━━━━━ Supplied information
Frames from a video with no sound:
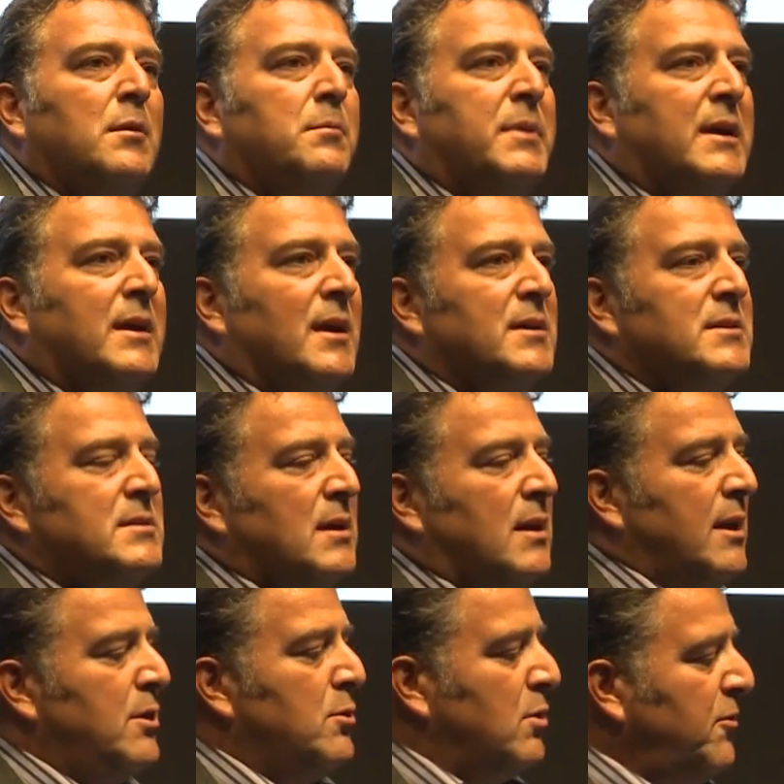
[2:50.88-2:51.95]
Because
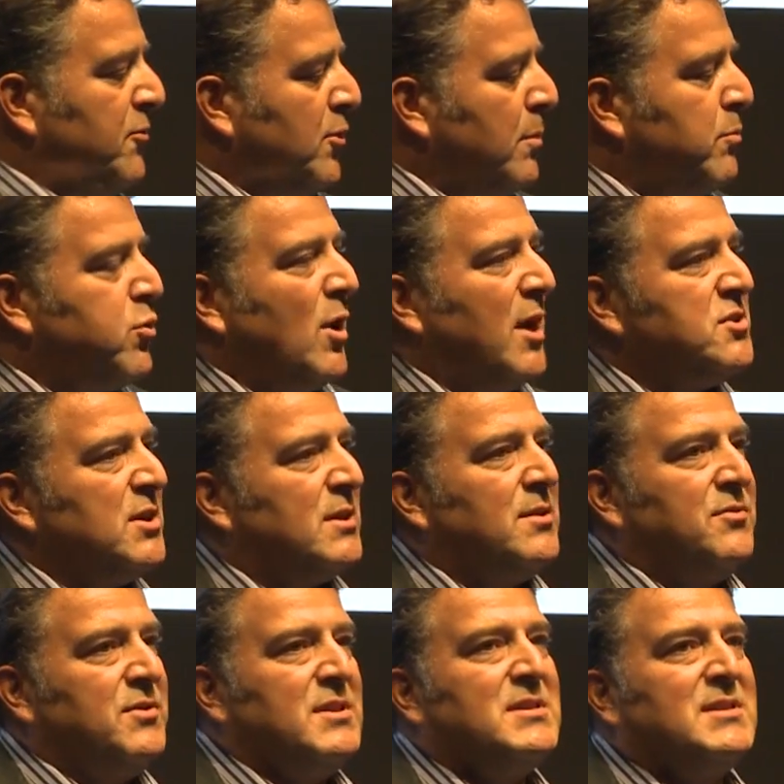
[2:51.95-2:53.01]
in order for a project
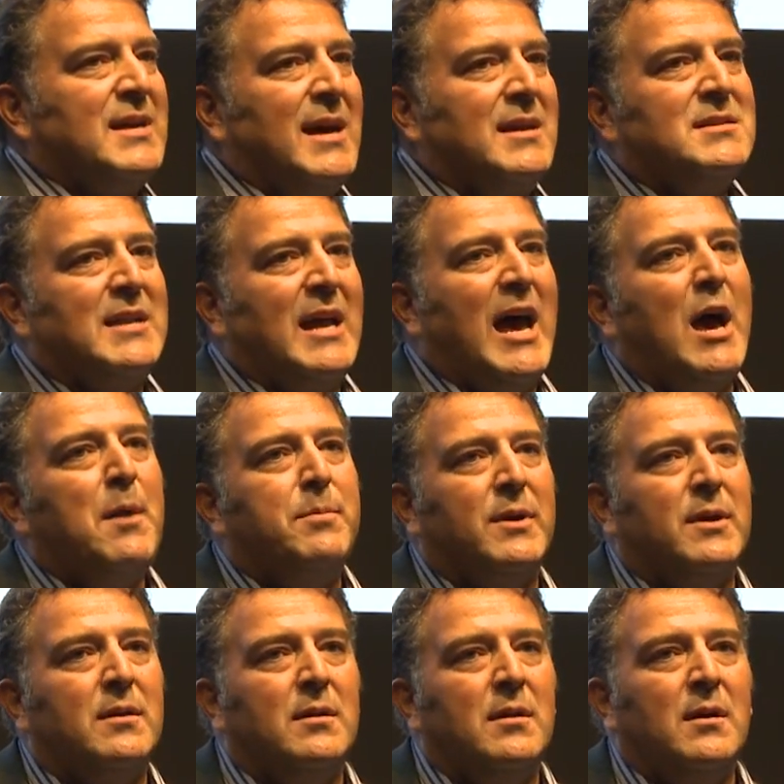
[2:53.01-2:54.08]
of this size to
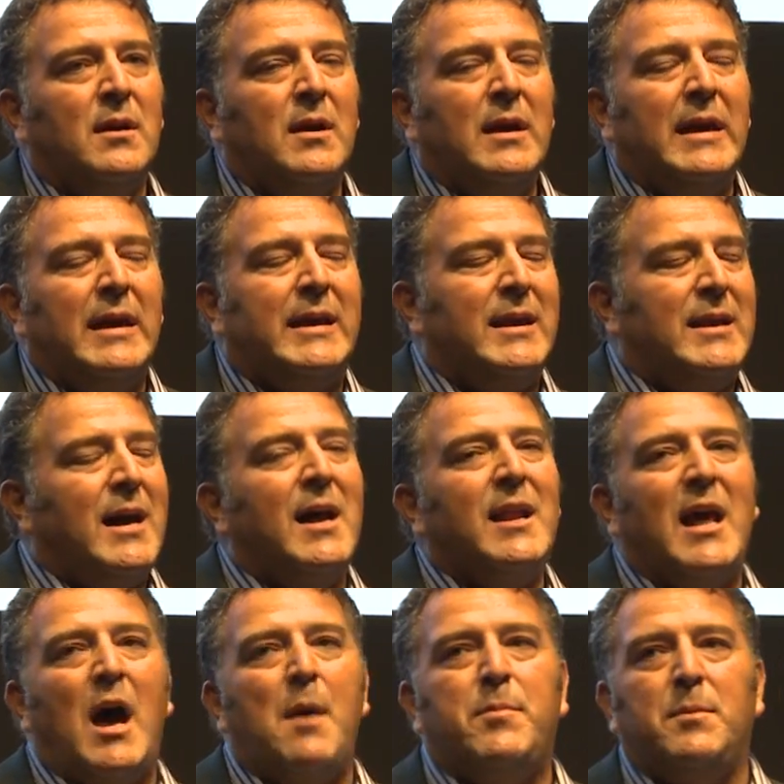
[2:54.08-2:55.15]
happen, it cannot
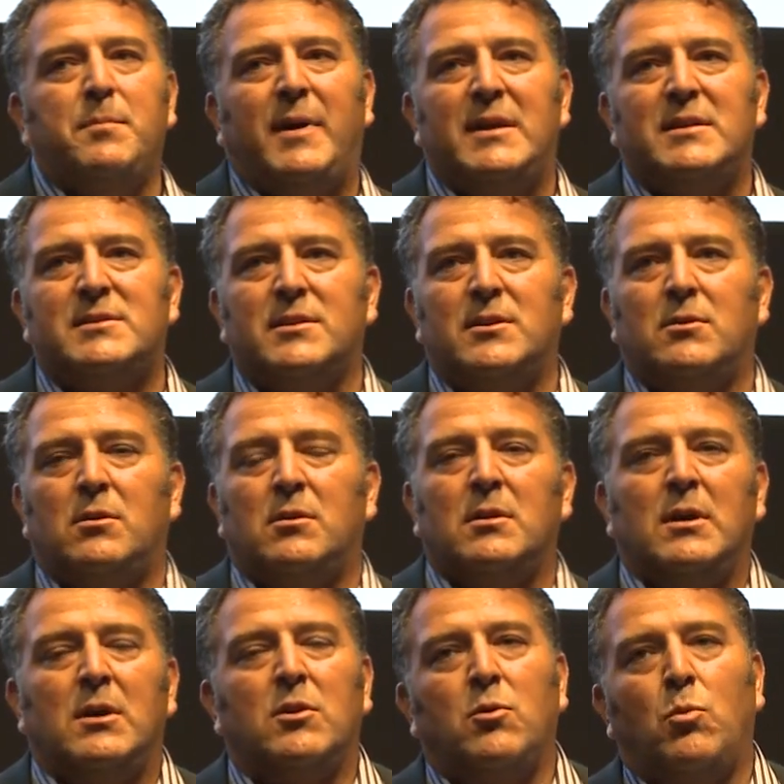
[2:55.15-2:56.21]
happen by a single
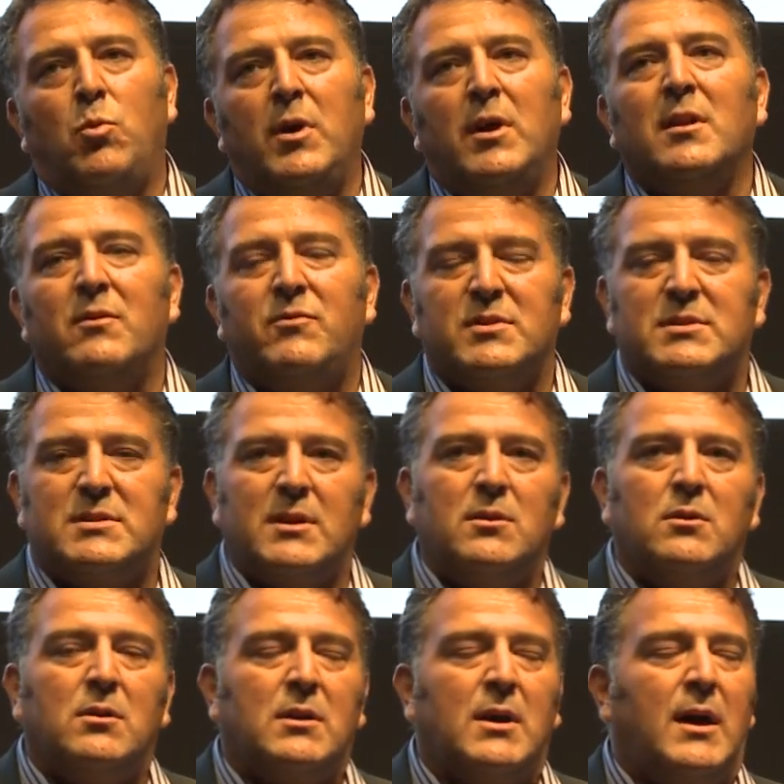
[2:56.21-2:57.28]
the will of a
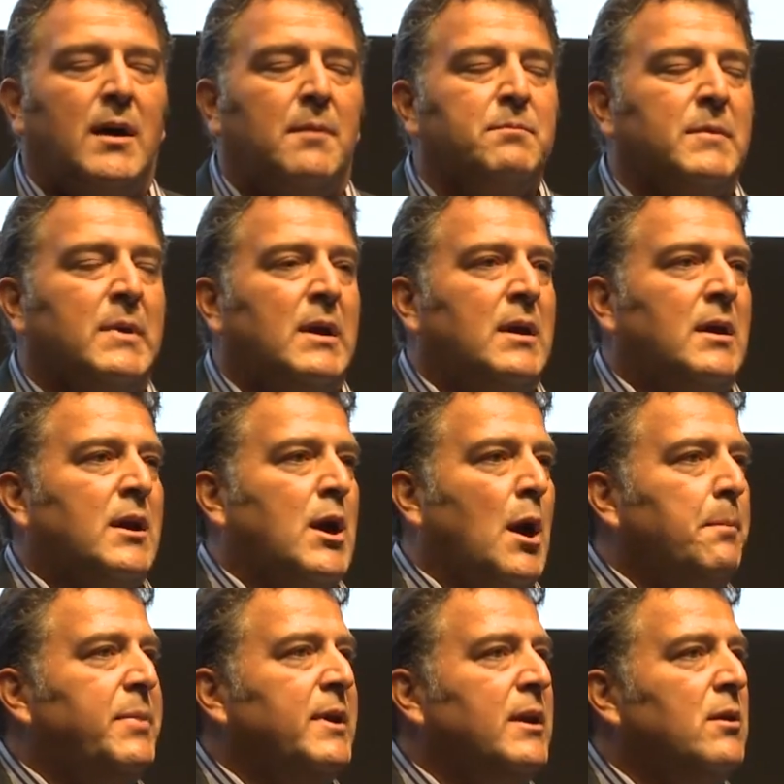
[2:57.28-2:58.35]
single um,
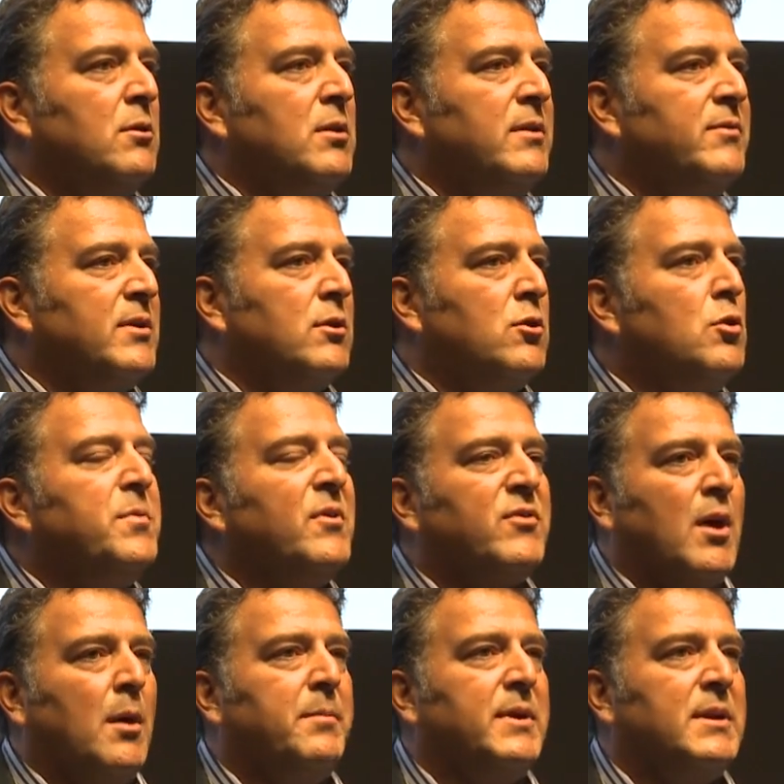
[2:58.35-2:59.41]
company or even a group of
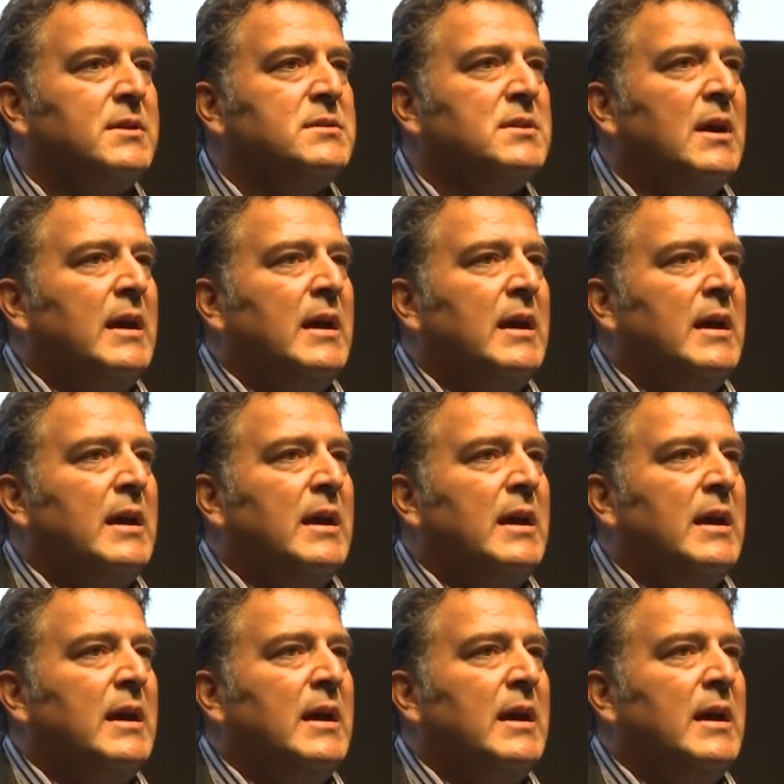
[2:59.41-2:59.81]
companies.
━━━━━━━━━━
▶ **Work instruction**
Set down the entries again without change. Leave the pictures out.

▶ **Exercise output**
Frames from a video with no sound:
[2:50.88-2:51.95]
Because
[2:51.95-2:53.01]
in order for a project
[2:53.01-2:54.08]
of this size to
[2:54.08-2:55.15]
happen, it cannot
[2:55.15-2:56.21]
happen by a single
[2:56.21-2:57.28]
the will of a
[2:57.28-2:58.35]
single um,
[2:58.35-2:59.41]
company or even a group of
[2:59.41-2:59.81]
companies.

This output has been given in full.